Wordpress Posts

Still Intoxicated By Photography?

in•tox•i•cat•ed [in-tok-si-key-tid] adjective: mentally or emotionally exhilarated.

Friends often ask, “What was it that got you interested in photography?” My answer refers back to the first time I saw a silver print appear in the developer during my eighth grade photography class. I was “intoxicated” by photography from that point on. And I still am.

That said, I’m bothered that I haven’t worked on any personal projects in many years. With 365-projects all the rage, I just might start that picture-a-day project. There are plenty of good free blogging-platform templates from which to choose to showcase one’s work and you could even utilize Instagram or Tumblr if you’d like to work with a mobile phone.

What does this have to with web marketing? The answer is that both your existing clients and potential clients will enjoy looking at your personal work. My website tracking data shows that the “Personal” category is second in clicks only to the “Corporate” category on my Firefly Studios site.

I think people have a real curiosity about what we photograph when we’re not being paid to photograph. While I was in China last month my good friend Peter Krogh turned me on to panos and time-lapse using the Nikon D800, so that’s what I’m going to concentrate on over the summer.

So get started with me as deepen my intoxication with photography. There’s no time like now to begin!

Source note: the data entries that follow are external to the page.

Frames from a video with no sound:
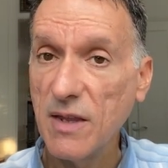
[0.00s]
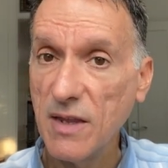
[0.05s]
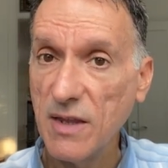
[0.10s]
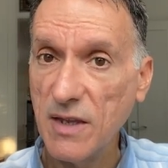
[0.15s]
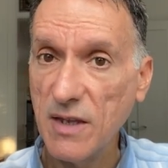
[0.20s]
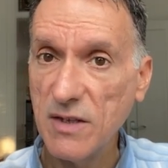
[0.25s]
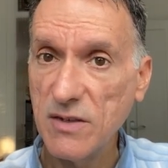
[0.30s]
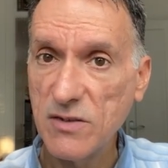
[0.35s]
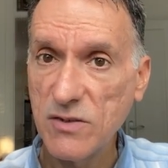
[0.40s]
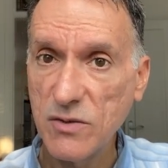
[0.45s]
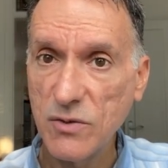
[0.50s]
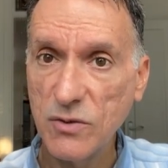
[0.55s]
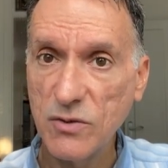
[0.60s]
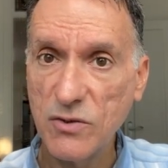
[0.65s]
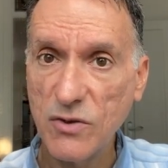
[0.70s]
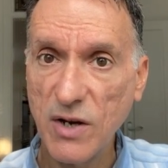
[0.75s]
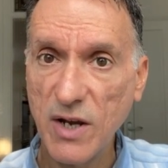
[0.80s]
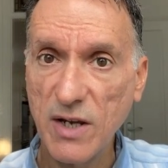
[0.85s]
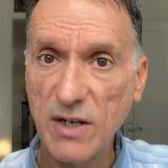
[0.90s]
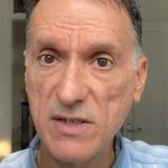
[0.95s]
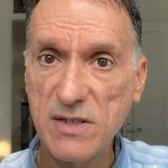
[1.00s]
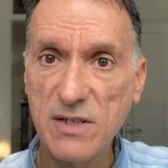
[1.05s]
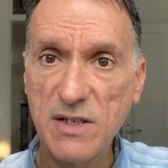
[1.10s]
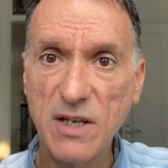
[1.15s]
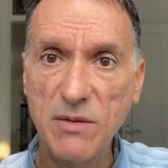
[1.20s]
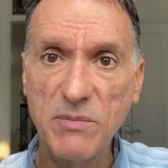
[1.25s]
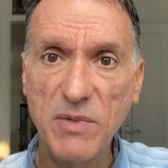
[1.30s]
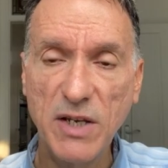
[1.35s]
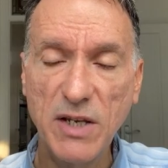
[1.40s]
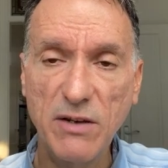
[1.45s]
These two drugs
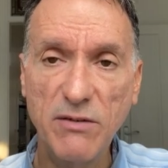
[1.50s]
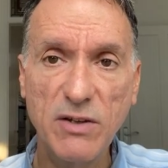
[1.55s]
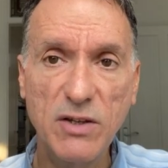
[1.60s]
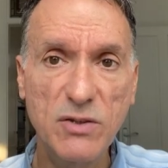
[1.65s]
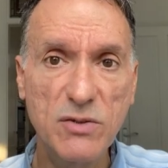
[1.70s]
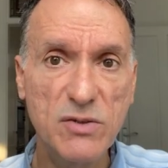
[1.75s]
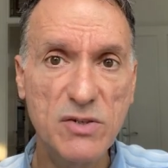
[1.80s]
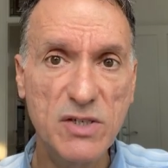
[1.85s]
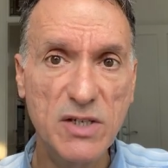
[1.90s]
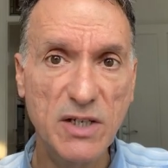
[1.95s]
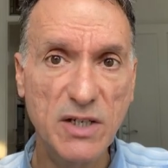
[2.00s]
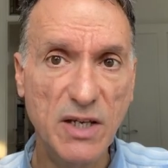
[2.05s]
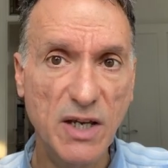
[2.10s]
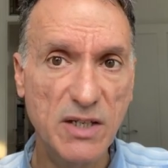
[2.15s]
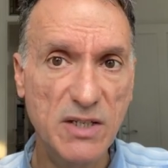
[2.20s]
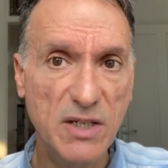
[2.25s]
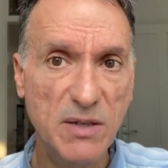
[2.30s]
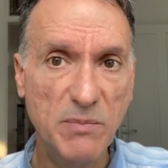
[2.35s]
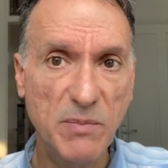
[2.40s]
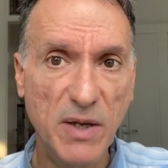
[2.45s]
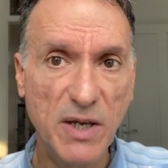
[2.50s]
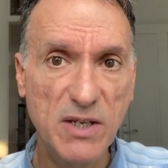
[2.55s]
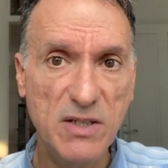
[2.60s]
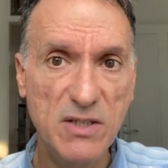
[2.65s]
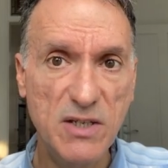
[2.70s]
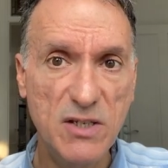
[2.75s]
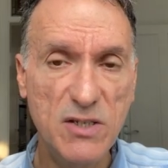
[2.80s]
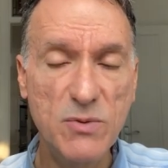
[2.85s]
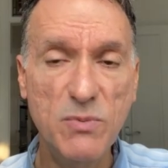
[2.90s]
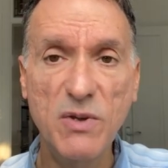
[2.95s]
can be given to CKD
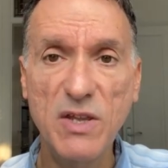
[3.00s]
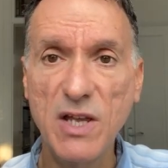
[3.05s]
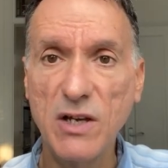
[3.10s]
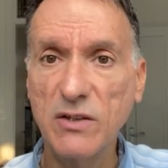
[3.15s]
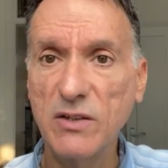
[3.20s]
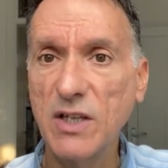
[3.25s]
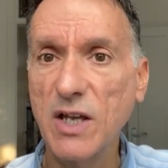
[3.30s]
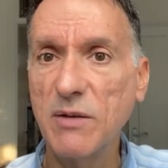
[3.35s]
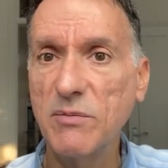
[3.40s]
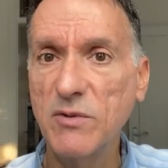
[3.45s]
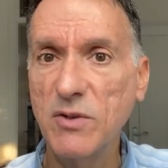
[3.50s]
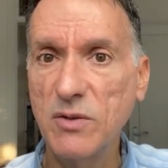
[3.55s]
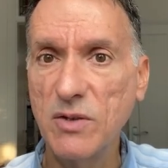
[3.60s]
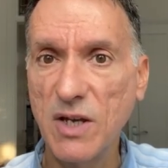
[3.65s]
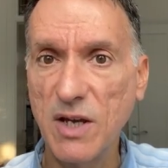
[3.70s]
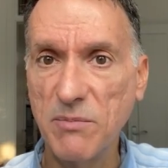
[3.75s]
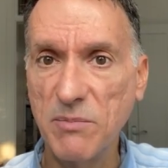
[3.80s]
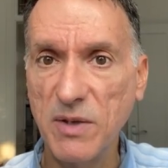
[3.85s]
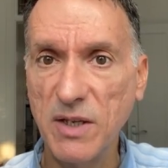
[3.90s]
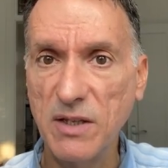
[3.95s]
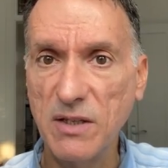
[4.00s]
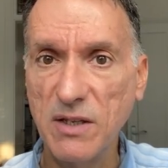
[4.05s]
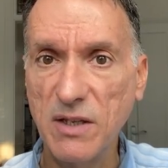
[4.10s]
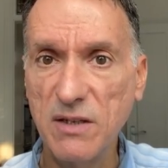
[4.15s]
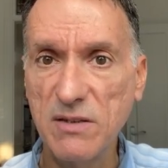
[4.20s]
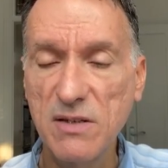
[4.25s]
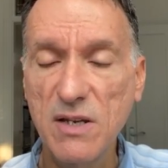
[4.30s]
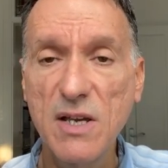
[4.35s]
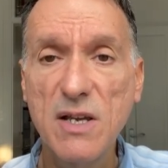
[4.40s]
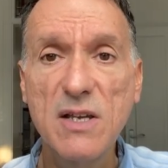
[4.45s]
patients without type 2
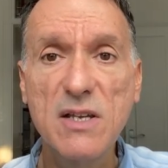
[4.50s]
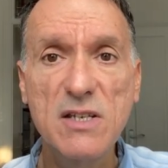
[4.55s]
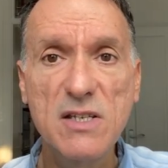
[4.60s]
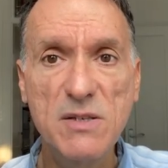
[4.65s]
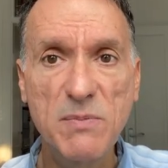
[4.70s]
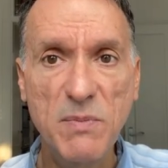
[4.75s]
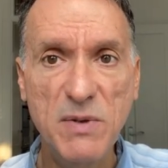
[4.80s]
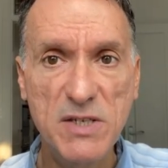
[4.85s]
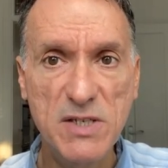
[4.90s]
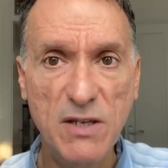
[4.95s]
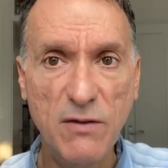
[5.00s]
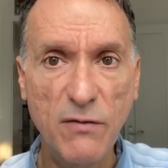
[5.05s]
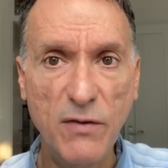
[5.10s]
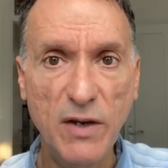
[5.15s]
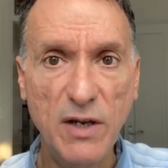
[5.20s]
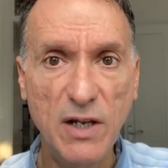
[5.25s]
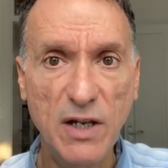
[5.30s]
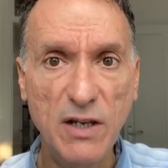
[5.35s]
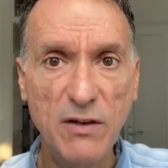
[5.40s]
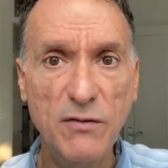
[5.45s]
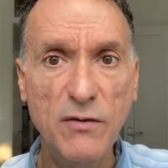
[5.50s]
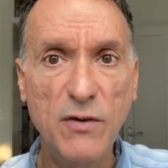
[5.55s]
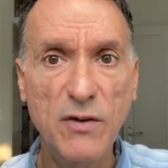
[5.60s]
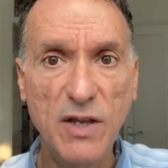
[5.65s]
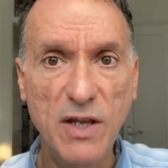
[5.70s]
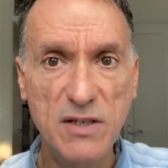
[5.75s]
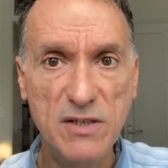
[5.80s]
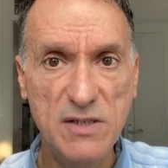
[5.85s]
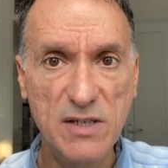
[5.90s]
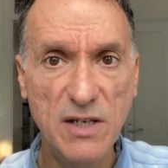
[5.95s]
diabetes, specifically for
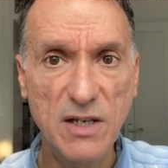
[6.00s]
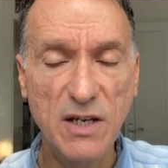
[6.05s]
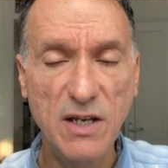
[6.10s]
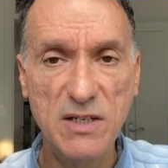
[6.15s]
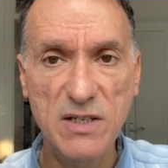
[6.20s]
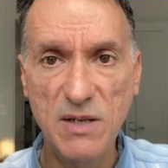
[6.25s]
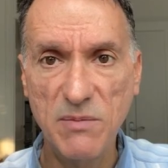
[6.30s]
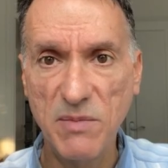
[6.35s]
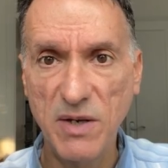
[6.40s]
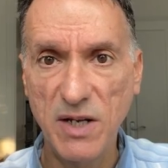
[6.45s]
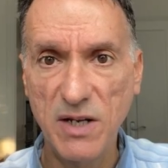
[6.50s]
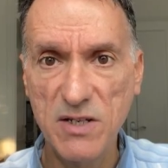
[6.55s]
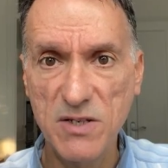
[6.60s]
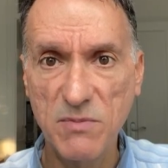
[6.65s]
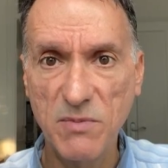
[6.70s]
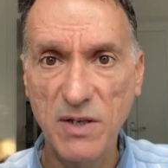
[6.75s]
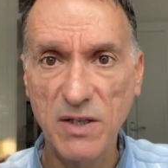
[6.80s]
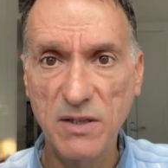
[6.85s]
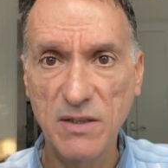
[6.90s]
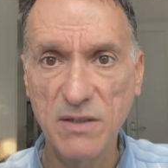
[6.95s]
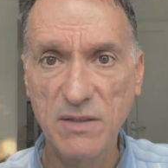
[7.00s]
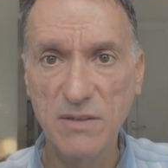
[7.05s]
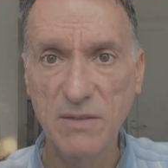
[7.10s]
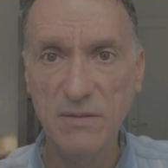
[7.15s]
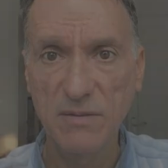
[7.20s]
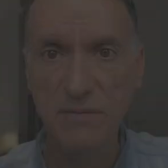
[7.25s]
their CKD management.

I Was Hacked… Glad I Backed Up With Useful Plugin

At 4:51am Sunday the server on which this blog is hosted was suffered a “defacement attack by a hacker, at least that’s what my hosting company called it. I’d never heard of such a thing, but they call it that when only the homepage of a site is altered and no other destructive scripts or malware are planted. The hacker changed out the index.php page in every directory of this WordPress blog. (A screengrab of his idea of what Groozi should look like is at the end of this post.)

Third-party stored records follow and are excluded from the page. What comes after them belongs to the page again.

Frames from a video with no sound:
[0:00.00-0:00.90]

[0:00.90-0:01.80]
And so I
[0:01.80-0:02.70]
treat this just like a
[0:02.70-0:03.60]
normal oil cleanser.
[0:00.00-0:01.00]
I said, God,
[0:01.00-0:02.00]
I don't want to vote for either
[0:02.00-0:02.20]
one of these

I remained calm, figured out a fix, located a clean copy of index.php from WordPress, replaced the hacked one with the good one, and was back in business.

After hunting around, I found a great plug in for WordPress called “Backup to Dropbox” (full info). The easiest way to install the plugin is to search for it within your Admin/Plugins panel of WordPress and install it from there, but you’ll need a free Dropbox account first.

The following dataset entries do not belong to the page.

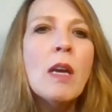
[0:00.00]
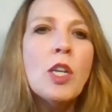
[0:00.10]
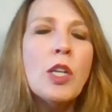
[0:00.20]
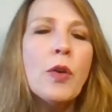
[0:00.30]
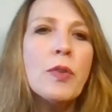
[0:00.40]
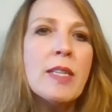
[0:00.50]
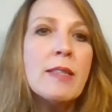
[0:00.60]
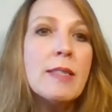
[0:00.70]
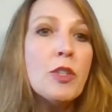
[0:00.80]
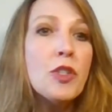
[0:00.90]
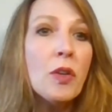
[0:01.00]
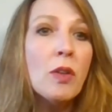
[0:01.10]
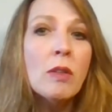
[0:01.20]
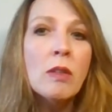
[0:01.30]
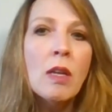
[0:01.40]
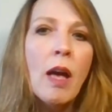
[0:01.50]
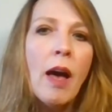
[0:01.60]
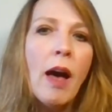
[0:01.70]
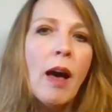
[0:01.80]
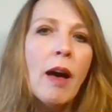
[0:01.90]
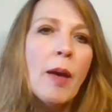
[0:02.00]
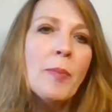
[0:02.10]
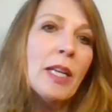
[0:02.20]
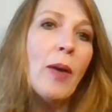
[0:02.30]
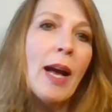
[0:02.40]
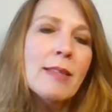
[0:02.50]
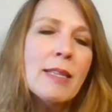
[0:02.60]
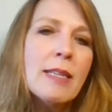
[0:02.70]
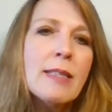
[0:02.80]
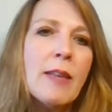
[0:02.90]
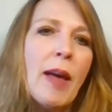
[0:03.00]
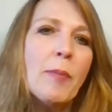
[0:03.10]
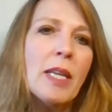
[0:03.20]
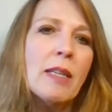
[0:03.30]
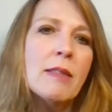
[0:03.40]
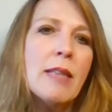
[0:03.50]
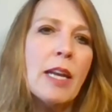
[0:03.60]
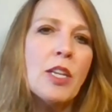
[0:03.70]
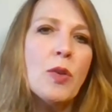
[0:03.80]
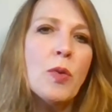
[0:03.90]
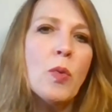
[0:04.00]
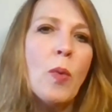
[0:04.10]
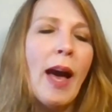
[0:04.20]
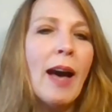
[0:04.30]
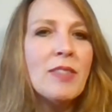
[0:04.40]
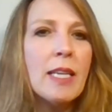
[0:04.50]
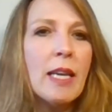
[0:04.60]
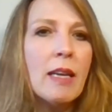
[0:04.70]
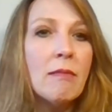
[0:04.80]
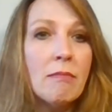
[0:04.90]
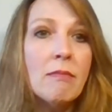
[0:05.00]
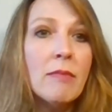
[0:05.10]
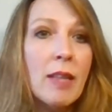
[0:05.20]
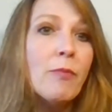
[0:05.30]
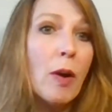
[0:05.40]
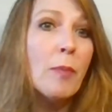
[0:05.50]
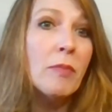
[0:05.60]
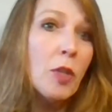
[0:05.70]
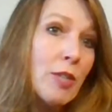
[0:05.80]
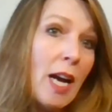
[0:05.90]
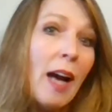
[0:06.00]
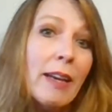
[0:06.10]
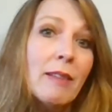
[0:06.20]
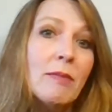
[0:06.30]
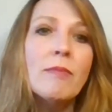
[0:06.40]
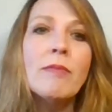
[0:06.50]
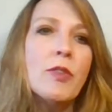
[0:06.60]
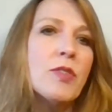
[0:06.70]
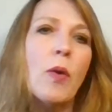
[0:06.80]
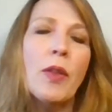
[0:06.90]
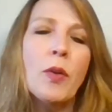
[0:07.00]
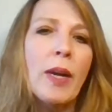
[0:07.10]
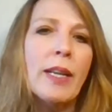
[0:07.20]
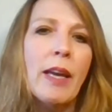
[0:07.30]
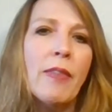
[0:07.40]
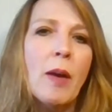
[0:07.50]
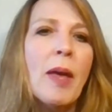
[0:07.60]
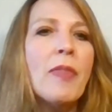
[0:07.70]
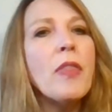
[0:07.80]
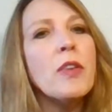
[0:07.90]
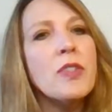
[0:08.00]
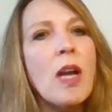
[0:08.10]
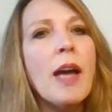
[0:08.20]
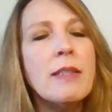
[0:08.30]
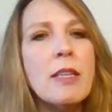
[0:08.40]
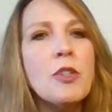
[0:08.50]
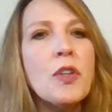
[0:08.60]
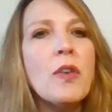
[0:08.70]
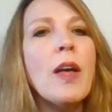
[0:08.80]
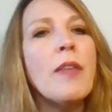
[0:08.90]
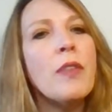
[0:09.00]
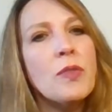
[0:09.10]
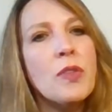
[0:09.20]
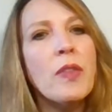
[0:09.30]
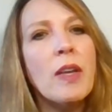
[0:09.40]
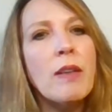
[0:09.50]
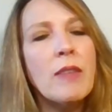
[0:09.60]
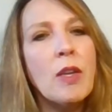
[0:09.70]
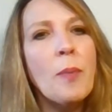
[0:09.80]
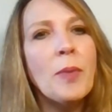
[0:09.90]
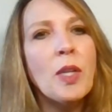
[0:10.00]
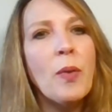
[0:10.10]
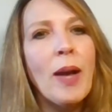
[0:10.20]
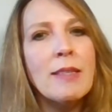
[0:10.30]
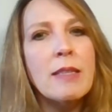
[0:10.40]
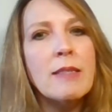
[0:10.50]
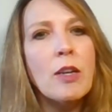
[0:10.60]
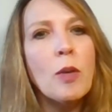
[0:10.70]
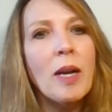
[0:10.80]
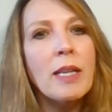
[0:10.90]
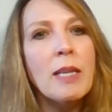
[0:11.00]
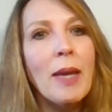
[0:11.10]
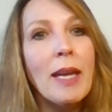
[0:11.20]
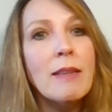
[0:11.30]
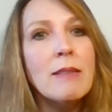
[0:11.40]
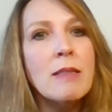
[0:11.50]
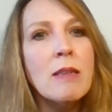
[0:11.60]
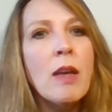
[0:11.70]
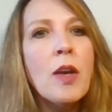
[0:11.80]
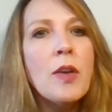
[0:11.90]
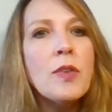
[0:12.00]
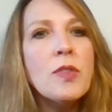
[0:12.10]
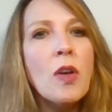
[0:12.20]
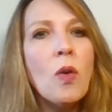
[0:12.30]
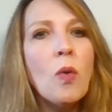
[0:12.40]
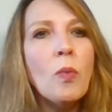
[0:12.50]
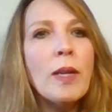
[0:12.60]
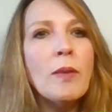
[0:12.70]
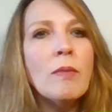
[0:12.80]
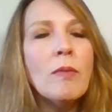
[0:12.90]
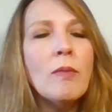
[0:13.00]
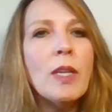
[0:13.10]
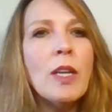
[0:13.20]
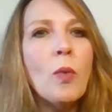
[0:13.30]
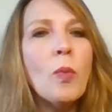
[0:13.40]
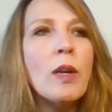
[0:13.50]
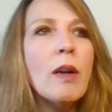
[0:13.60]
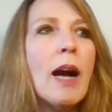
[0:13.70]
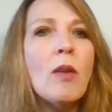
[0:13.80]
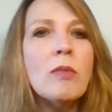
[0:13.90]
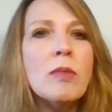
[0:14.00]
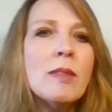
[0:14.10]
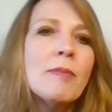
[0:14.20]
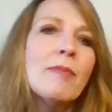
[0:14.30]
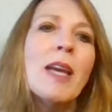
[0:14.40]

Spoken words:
there's essential amino acids, and that means that you have to get them from your diet. There's no other way to get them. And then there's non-essential, and those are the amino acids that our body makes. So when, we're out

If you are unfamiliar with Dropbox, it is “cloud” hard drive storage. When you sign up, you get 2GB of free storage and that’s where the plugin will automatically store a complete backup of your blog. You can even schedule backups. If you don’t have Dropbox, get it here. Full disclosure: If you use that link to sign up, you and I will both get an extra 256MB of storage, so we both win… cool! UPDATE (4-10-12): Now we’ll each get 500MB of free space!

Now I’ll have a recent backup of my entire blog including all my posts and images and I don’t have to remember to do it, the plugin does it for me. Here’s what the hacker’s handiwork looked like:

.

Use Only WordPress for Photog’s Website?

On one of the listserves I subscribe to, there was some discussion of whether or not anyone had seen WordPress used as a platform for a photography studio's entire site without it looking too "bloggish".  (Is there such a word?)

By far the most elegant implementation of WordPress for a photographer's website that I've seen is Susan Carr and her partner Gary Cialdella's site.   It does very well in search for the keyword phrases they target.

Another well done WordPress site that does well in search and doesn't look like a blog is Andrew Pogue's tasteful site.

A photographer's blog, implemented in WordPress, that does incredibly well in search is Mary DuPrie's "Photographing Models" blog.  It also helps her studio's main site rank well in search because each is hosted on a different server and her blog copy is written intelligently/correctly so as to to improve her search rankings for both sites.

Flash content is OK with workarounds such as browser client tests and at least some control over the content on your home page.  Few Flash-based sites give you full access to your home page's source code.  There is one Blue Domain (!) template that does so in a clever way, but I'm not sure they even realize it does.  Off-server landing pages can also help, but it's a slow road to page one using that tactic since the domain for such pages will likely be younger in age than the sites on Google's or Yahoo!'s first page.  Age of domain is becoming an increasingly important factor in search.

What do you think?  Have you seen an amazing implementation of WordPress by a photographer for their main site?